*** Opening of EXTRACTED MATERIAL ***
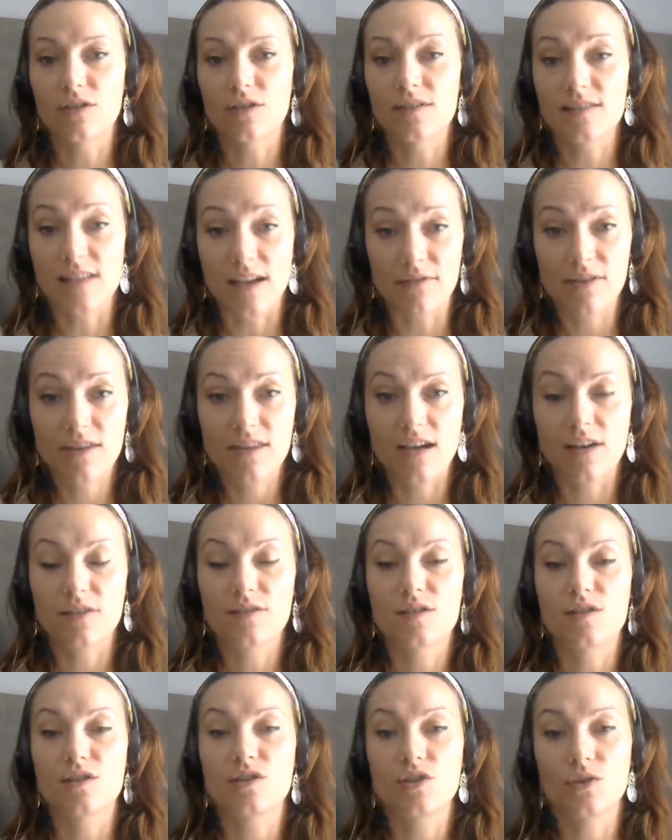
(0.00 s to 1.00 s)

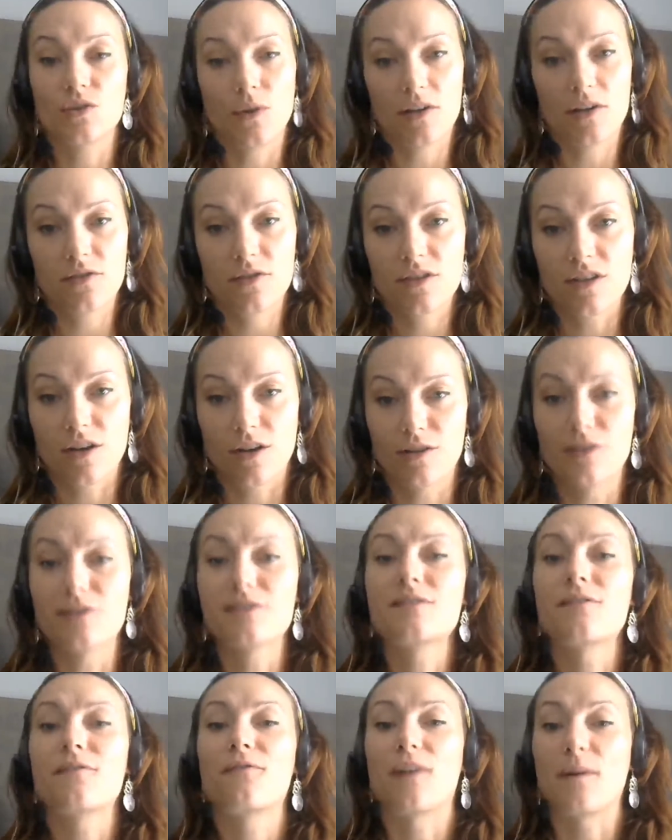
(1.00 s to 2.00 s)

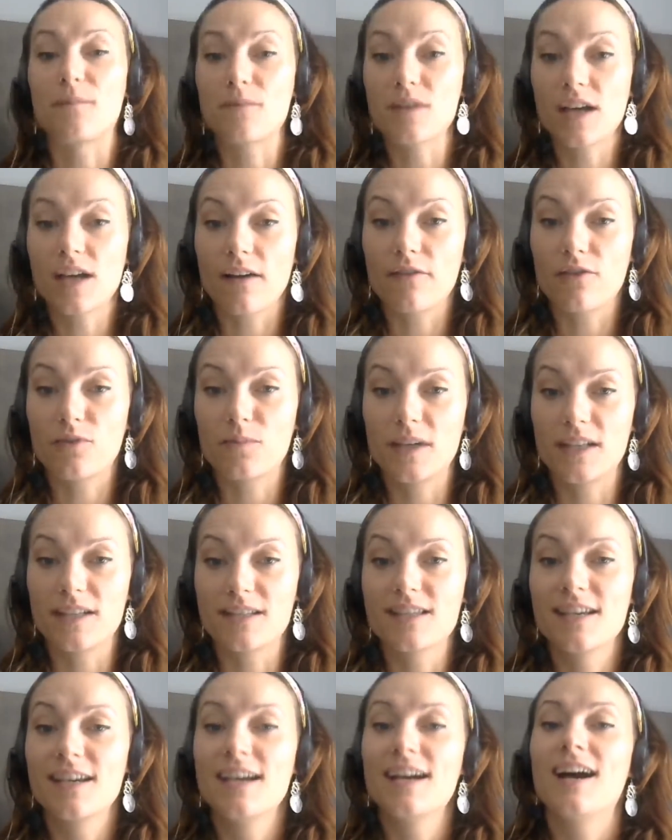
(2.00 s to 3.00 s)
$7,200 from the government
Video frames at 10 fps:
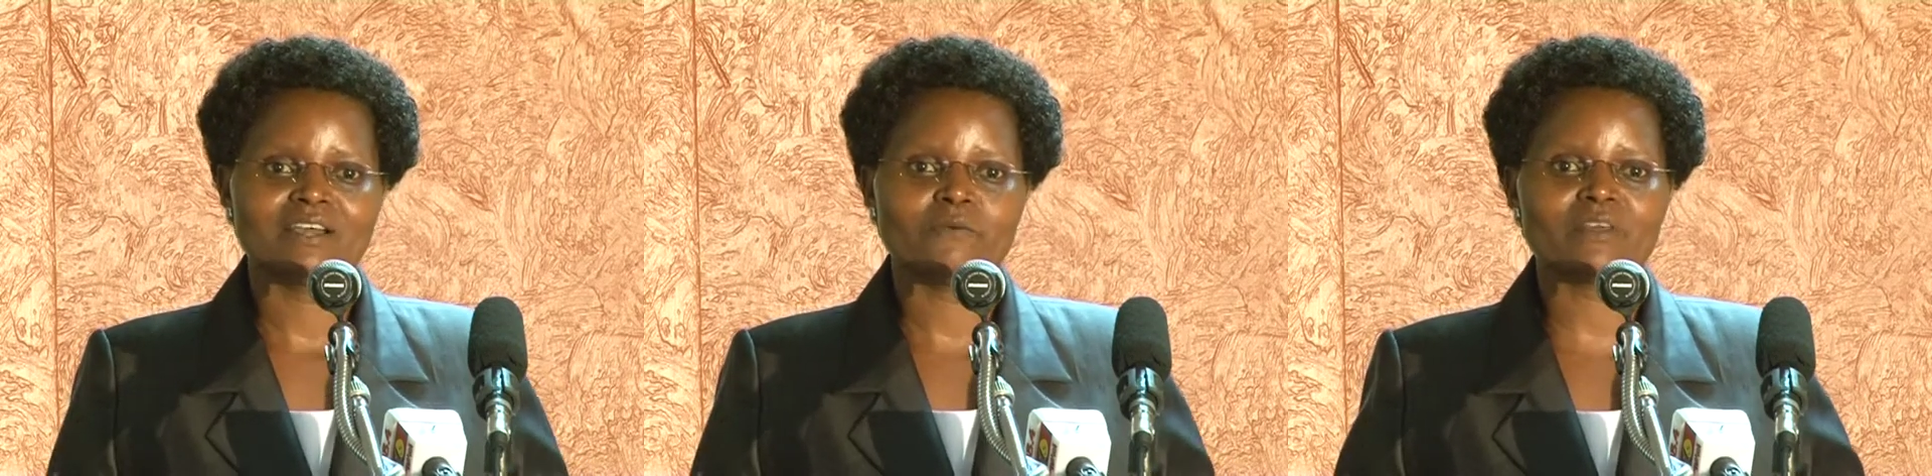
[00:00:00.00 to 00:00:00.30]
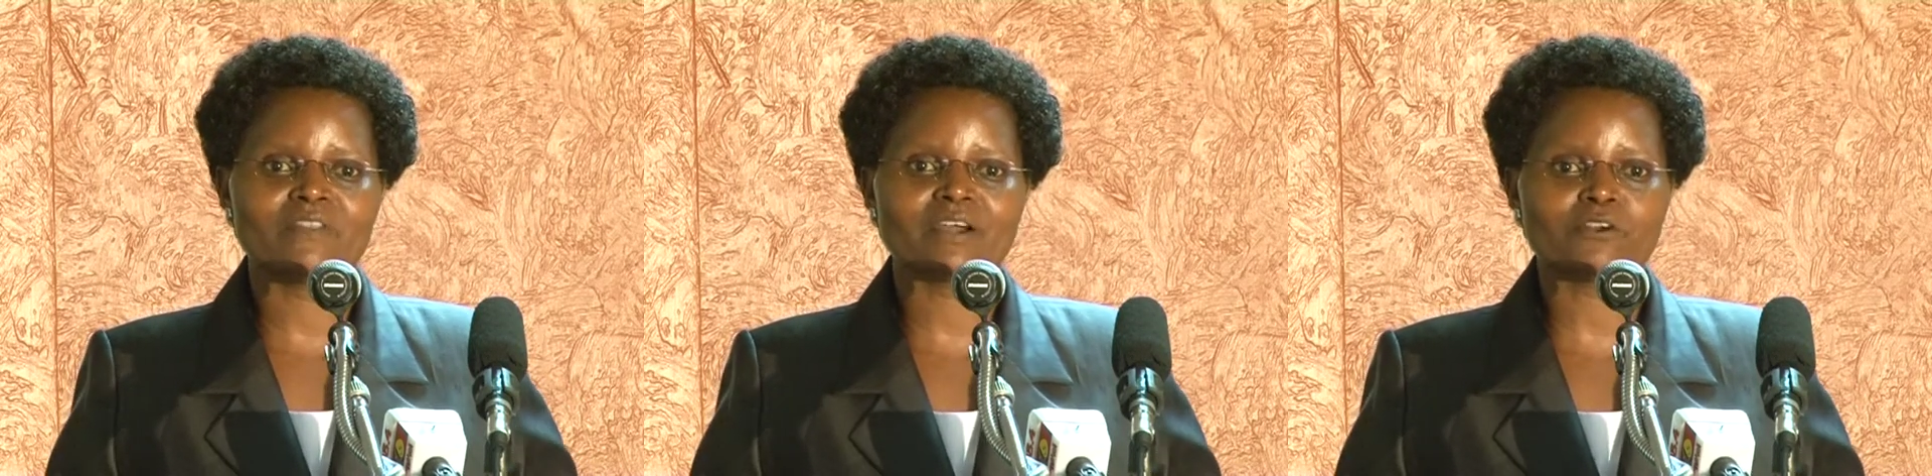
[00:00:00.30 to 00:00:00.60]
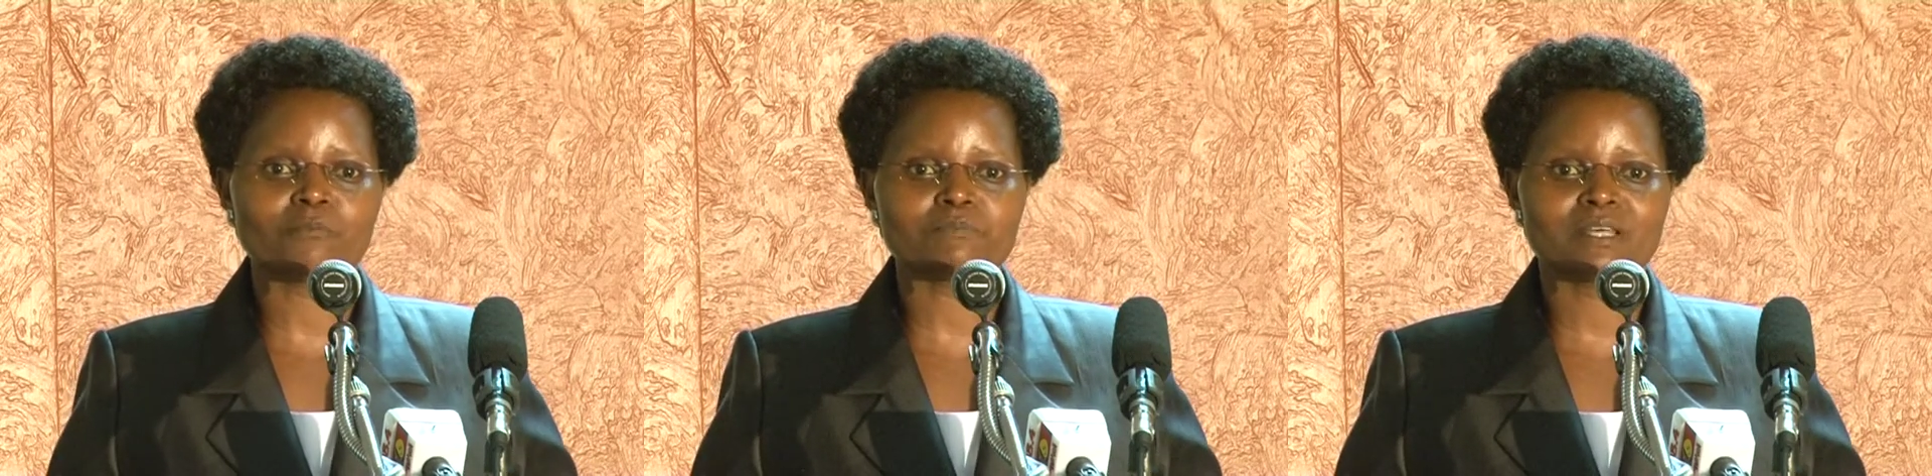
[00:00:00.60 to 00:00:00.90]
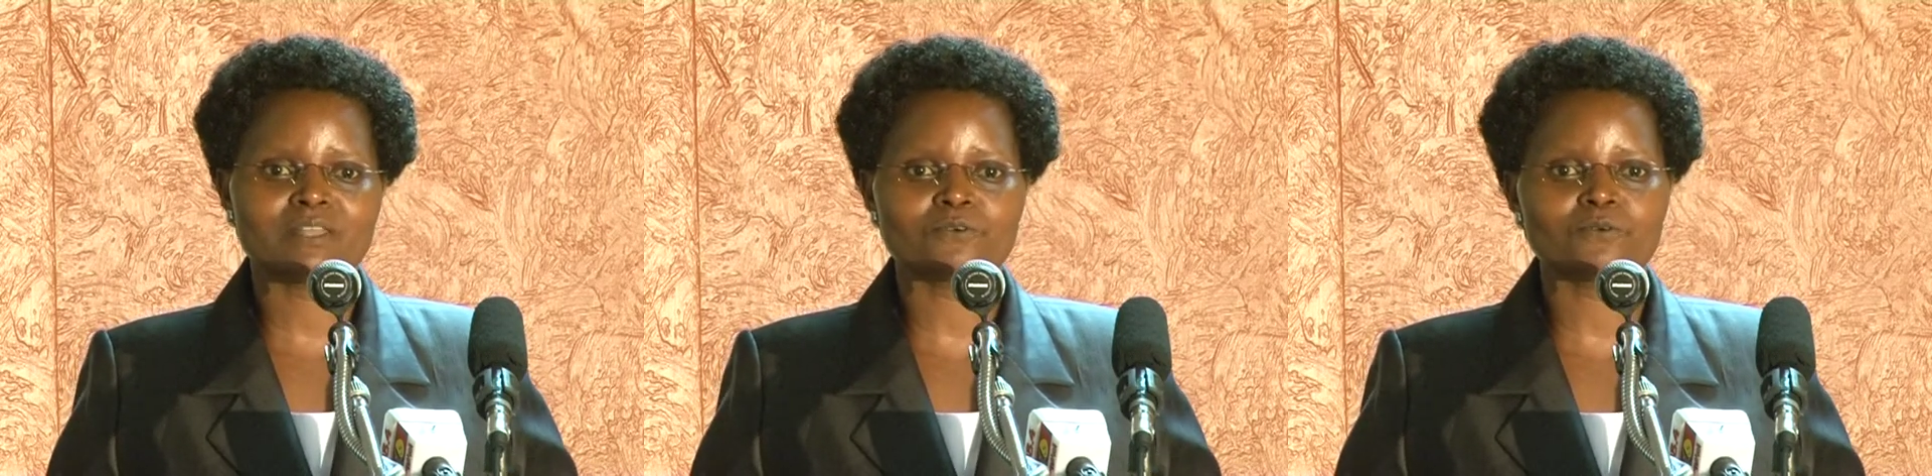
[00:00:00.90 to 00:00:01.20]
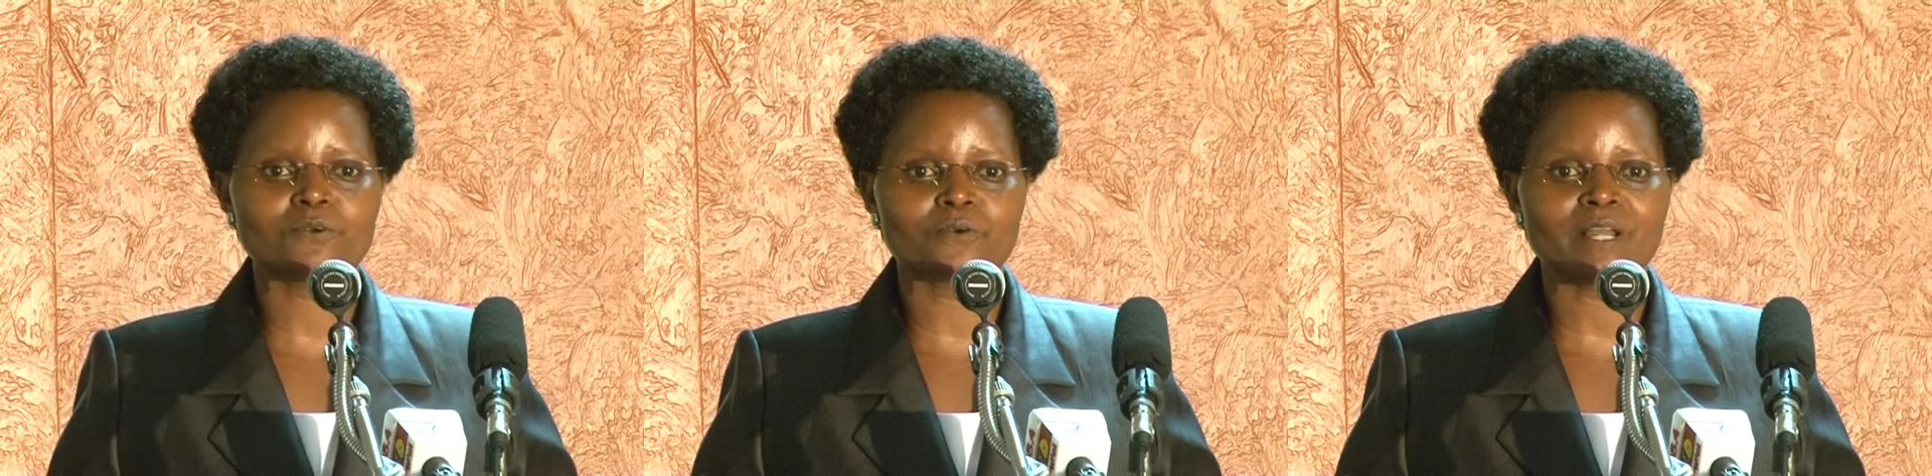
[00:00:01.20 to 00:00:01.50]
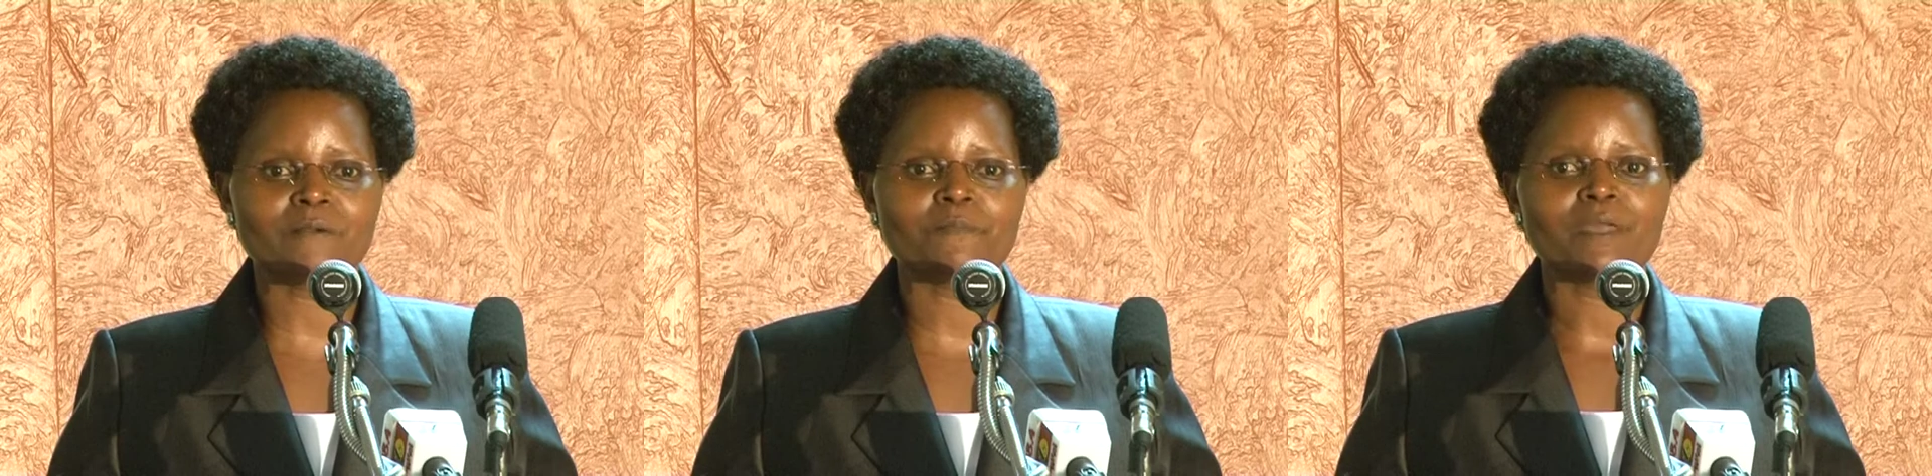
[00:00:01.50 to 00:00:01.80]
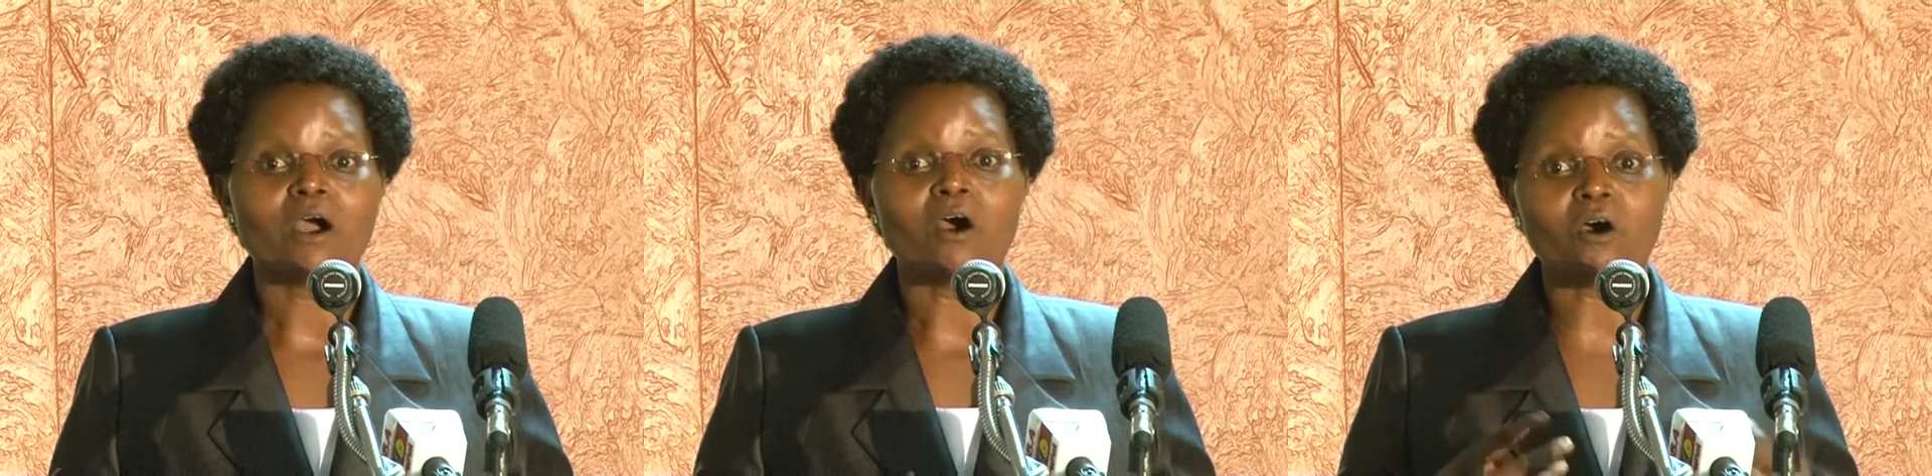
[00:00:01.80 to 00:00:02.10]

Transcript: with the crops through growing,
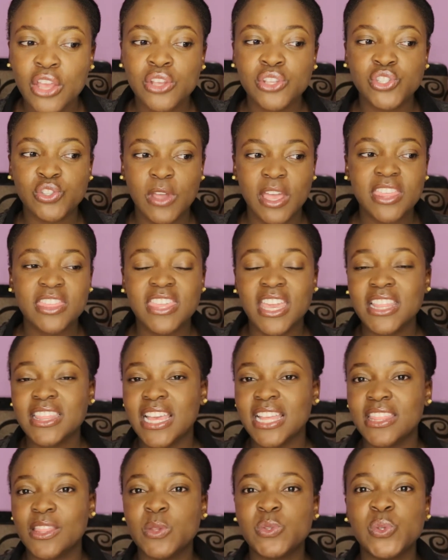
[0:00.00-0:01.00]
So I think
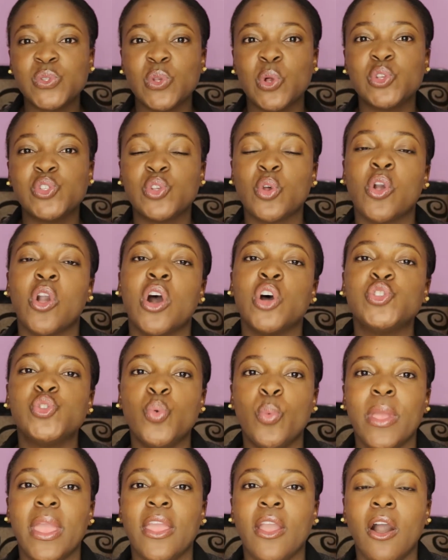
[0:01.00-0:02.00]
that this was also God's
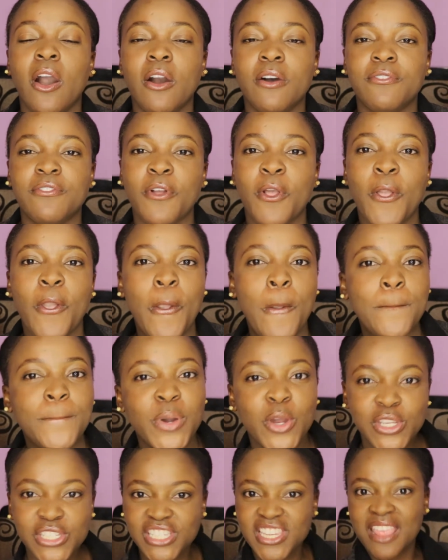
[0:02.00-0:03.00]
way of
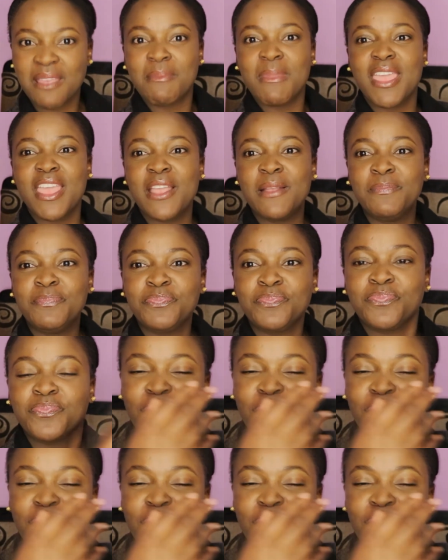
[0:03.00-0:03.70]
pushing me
*** Close of EXTRACTED MATERIAL ***
▶ **REQUIRED ACTION**
Every entry above is to be transcribed exactly, with all pictures left out.

▶ **SOLVED PROBLEM**
(0.00 s to 1.00 s)

(1.00 s to 2.00 s)

(2.00 s to 3.00 s)
$7,200 from the government
Video frames at 10 fps:
[00:00:00.00 to 00:00:00.30]
[00:00:00.30 to 00:00:00.60]
[00:00:00.60 to 00:00:00.90]
[00:00:00.90 to 00:00:01.20]
[00:00:01.20 to 00:00:01.50]
[00:00:01.50 to 00:00:01.80]
[00:00:01.80 to 00:00:02.10]

Transcript: with the crops through growing,
[0:00.00-0:01.00]
So I think
[0:01.00-0:02.00]
that this was also God's
[0:02.00-0:03.00]
way of
[0:03.00-0:03.70]
pushing me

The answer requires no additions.